2021_Guest Lecture: At Memory’s Edge by Lisa E. Bloom


At Memory’s Edge: Film and Collaborative Indigenous Perspectives on the Environment
A digital lecture by Lisa E. Bloom on 11 March, 18.00-19.30 CET

At a moment when extreme climate change is transforming our world, what does it mean to make art and film about a warming Arctic without sentimentalizing or spectacularizing suffering? Indigenous literary theorist Gerald Vizenor uses the term “aesthetics of survivance” to articulate the central place of creative visual story-telling in indigenous knowledge to address climate trauma.
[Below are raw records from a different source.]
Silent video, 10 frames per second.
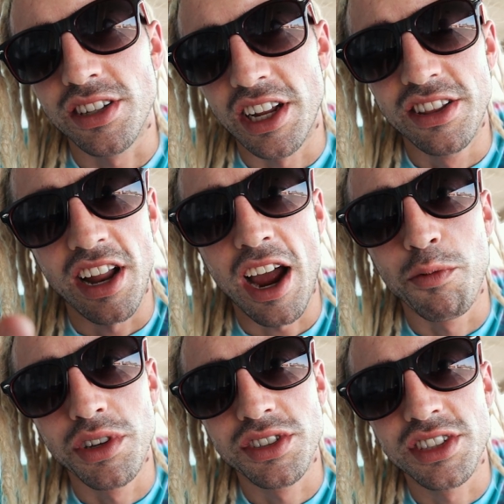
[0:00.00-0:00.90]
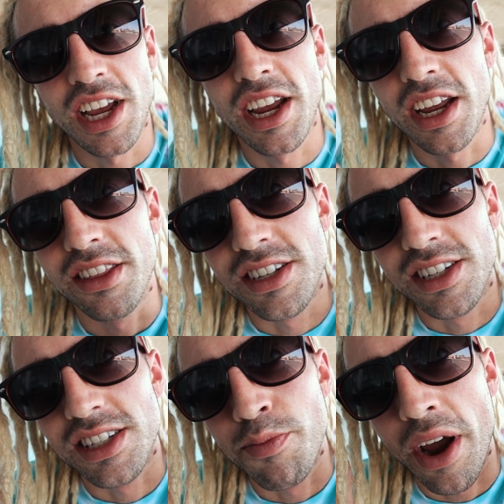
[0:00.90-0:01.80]
and I will say this
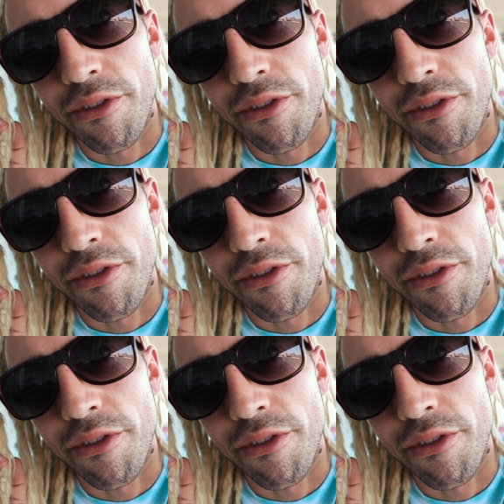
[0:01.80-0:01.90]
is my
Bloom builds on this tenet by investigating films about the Arctic that call forth new forms of representation and narrative on the climate crisis by pushing the viewer to imagine a different way of seeing, feeling, knowing and surviving in the face of a fast-changing landscape.
About Lisa E. Bloom:
Lisa E. Bloom is the author of many feminist books and articles including her book Gender on Ice: American Ideologies of Polar Expeditions (University of Minnesota Press, 1993), the first critical feminist book to date on the Arctic and Antarctic written from a feminist and postcolonial perspective. More recently, she has written extensively on the polar regions, contemporary art and film, and is currently completing her latest book, Critical Polar Aesthetics: Reimagining Art and the Climate Crisis in the Arctic and Antarctic (Duke University Press, forthcoming, 2022). Bloom has taught and been a researcher at a number of universities (including Josai International University, Togane, Japan, where she was an associate Professor in Gender and Women’s Studies). Since then she has taught at the University of California, San Diego, Stanford University, and from 2017-2020 was a researcher at the University of California, Berkeley, at the Beatrice Bain Center in the Department of Gender and Women’s Studies.